Section 3.3 Liability of Member(s).
(a) All debts, obligations and liabilities of the Company, whether arising in contract, tort or otherwise, shall be solely the debts, obligations and liabilities of the Company, and no member shall be obligated personally for any such debt, obligation or liability of the Company solely by reason of being a member.
(b) Except as otherwise expressly required by law, a member shall not have any liability in excess of (i) the amount of its aggregate capital contributions to the Company, (ii) its share of any assets and undistributed profits of the Company, (iii) its obligation to make other payments, if any, expressly provided for in this Agreement or any amendment hereto and (iv) the amount of any distributions wrongfully distributed to it.
Section 3.4 Access to and Confidentiality of Information; Records.
(a) Any member shall have the right to obtain from the Company from time to time upon reasonable demand for any purpose reasonably related to the member’s interest as a member of the Company, the documents and other information described in Section 18-305(a) of the Act.
(b) Any demand by a member pursuant to this Section 3.4 shall be in writing and shall state the purpose of such demand.
Section 3.5 Meetings of Member(s).
(a) Meetings of the member(s) may be called at any time by any member.

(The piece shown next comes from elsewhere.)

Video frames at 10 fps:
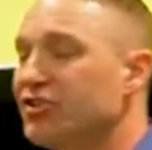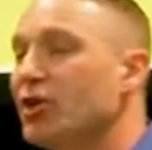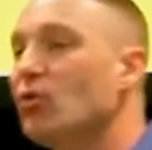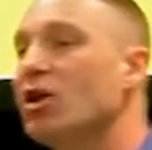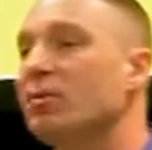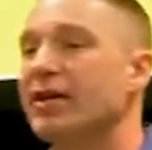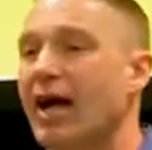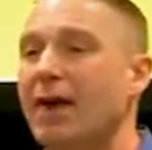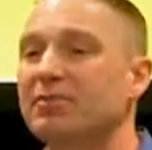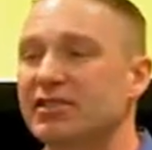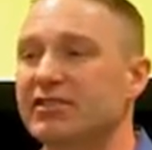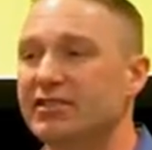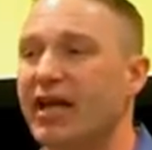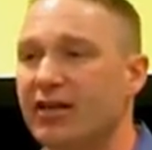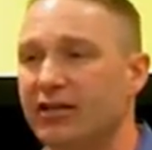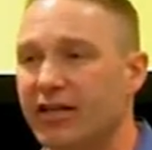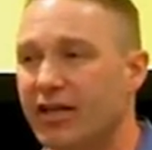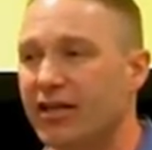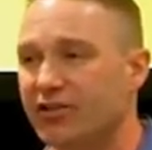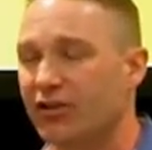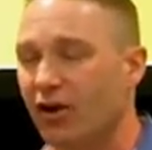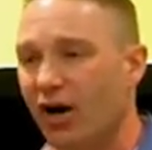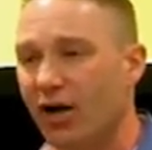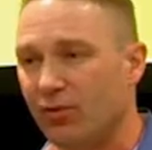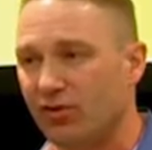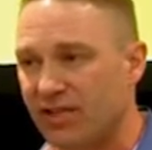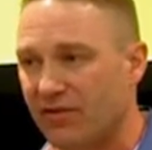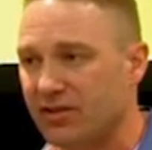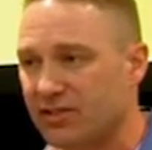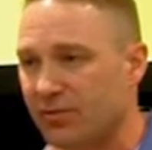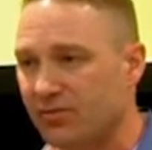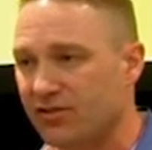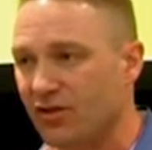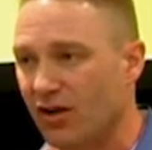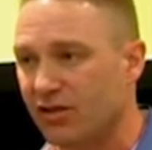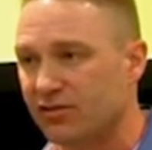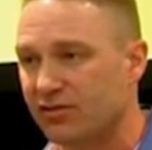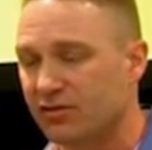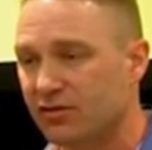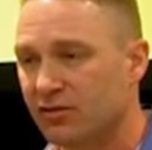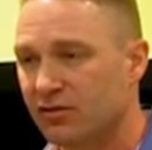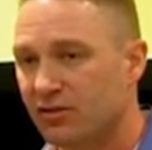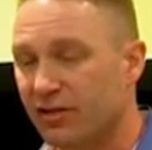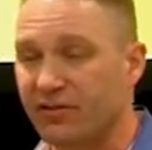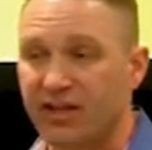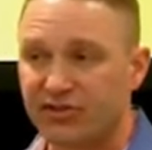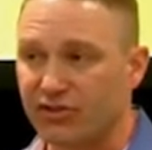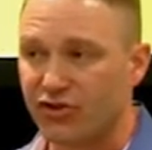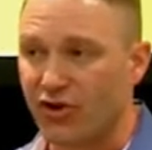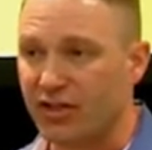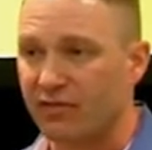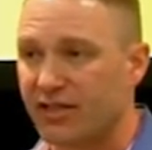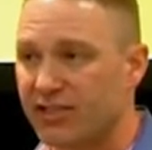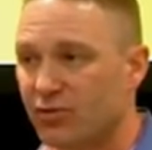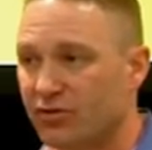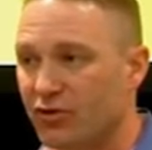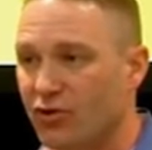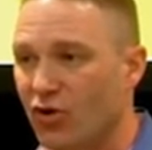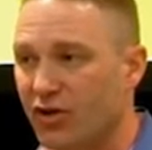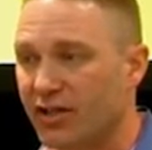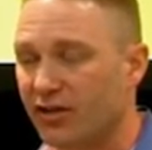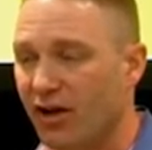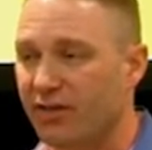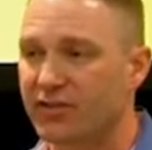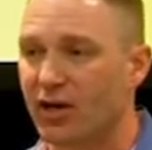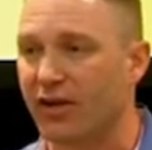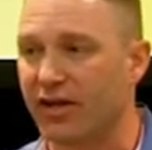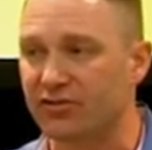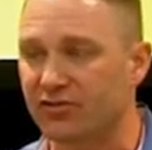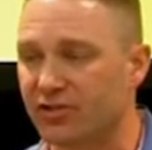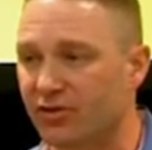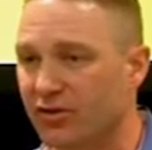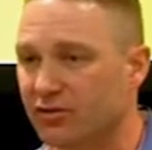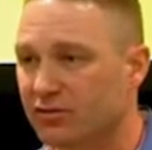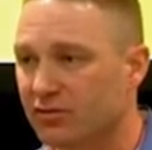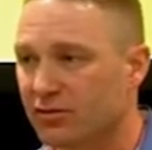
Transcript: Do you want to be up to debt here to your eyeballs, having sleepless nights? If that's your journey, if that's what you're calling in life, go ahead and do it.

(b) Except as otherwise provided by law, (i) if there shall be more than one member of the Company, a majority in Percentage Interests of the Company, entitled to vote at the meeting shall constitute a quorum at all meetings of the member(s), so long as at least one duly authorized representative of each member are in attendance at such meetings of the members or (ii) if there shall only be one member, such member shall constitute a quorum.
(c) Any action required to or which may be taken at a meeting of member(s) may be taken without a meeting, without prior notice and without a vote, if a consent or consents in writing, setting forth the action so taken, shall be signed by all member(s). Any such written consent may be executed in two or more counterparts, each of which shall be deemed to be an original, but all of which shall constitute one and the same document.

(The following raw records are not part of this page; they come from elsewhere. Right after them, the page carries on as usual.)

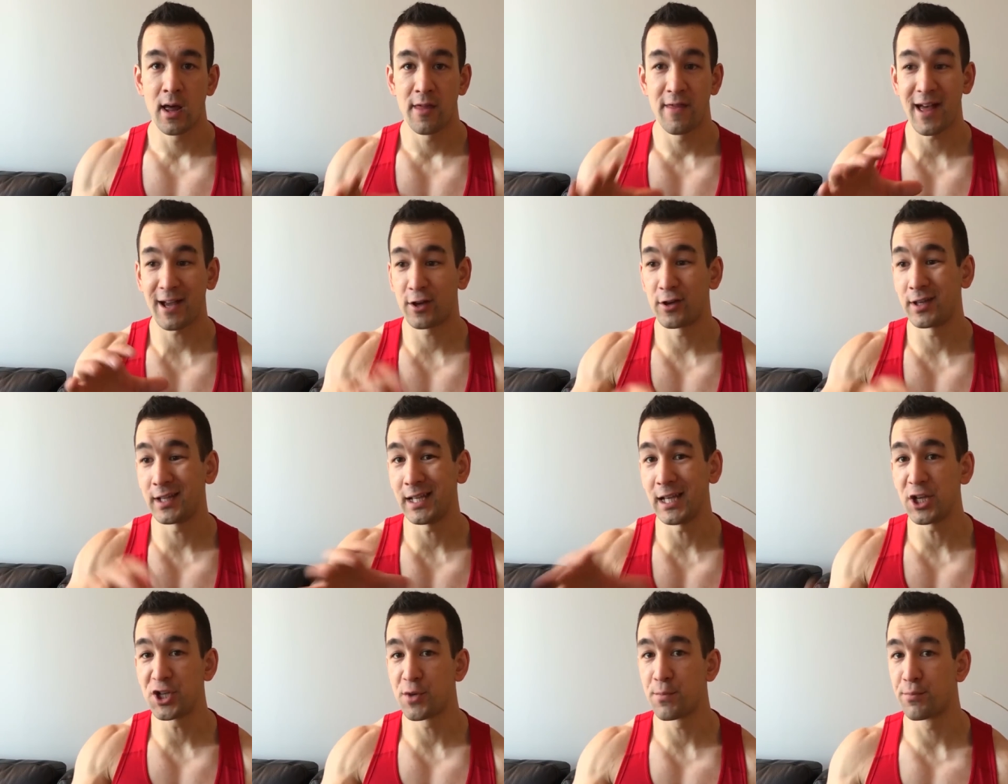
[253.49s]
that could
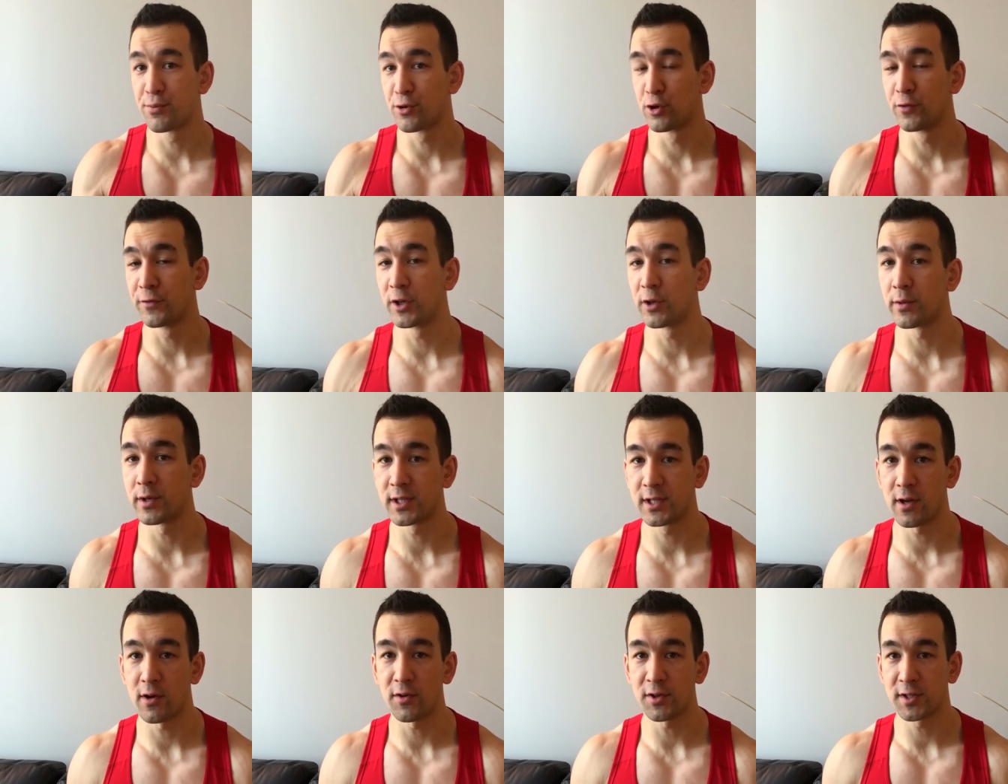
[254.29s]
each improve your
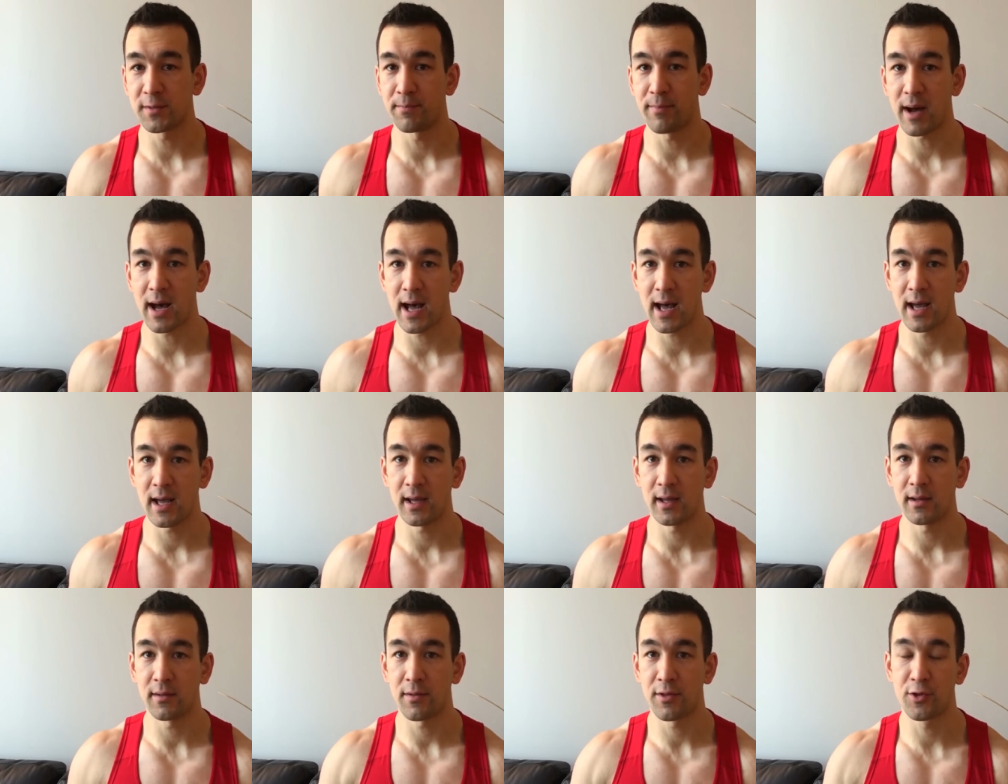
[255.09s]
results
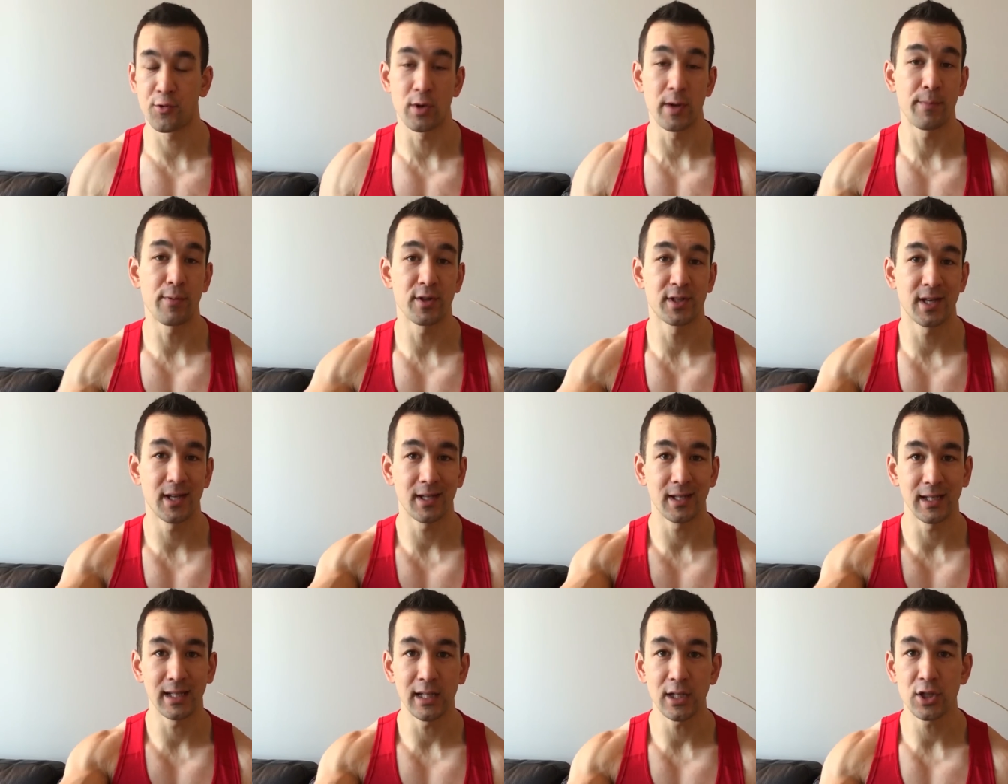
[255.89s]
by three
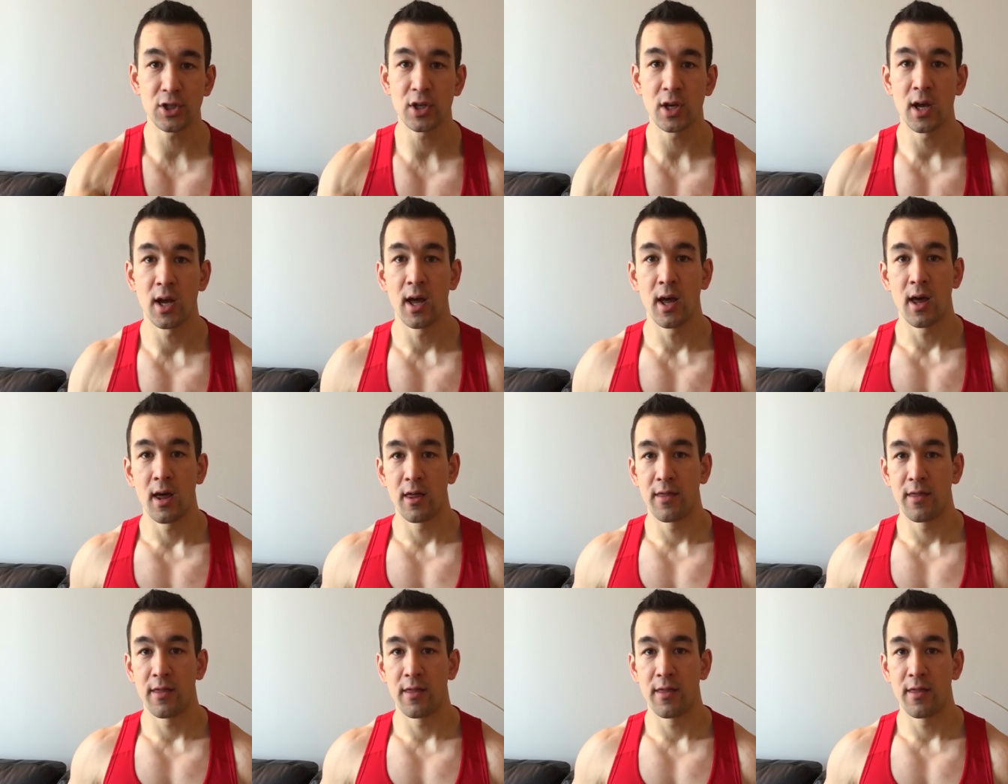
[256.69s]
percent each,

(d) Regular meetings of the member(s) shall be held at least annually. Member(s) may participate in a meeting by means of conference telephone or similar communications equipment by means of which all persons participating in the meeting can hear each other, and participation in a meeting by such means shall constitute presence in person at such meeting.
Section 3.6 Vote. Except as specifically set forth herein, any matter requiring the vote of the members shall require (including for purposes of actions taken by the members in order to manage the Company as provided in Article IV hereof) a majority in Percentage Interests of the members in order to constitute the act of the members.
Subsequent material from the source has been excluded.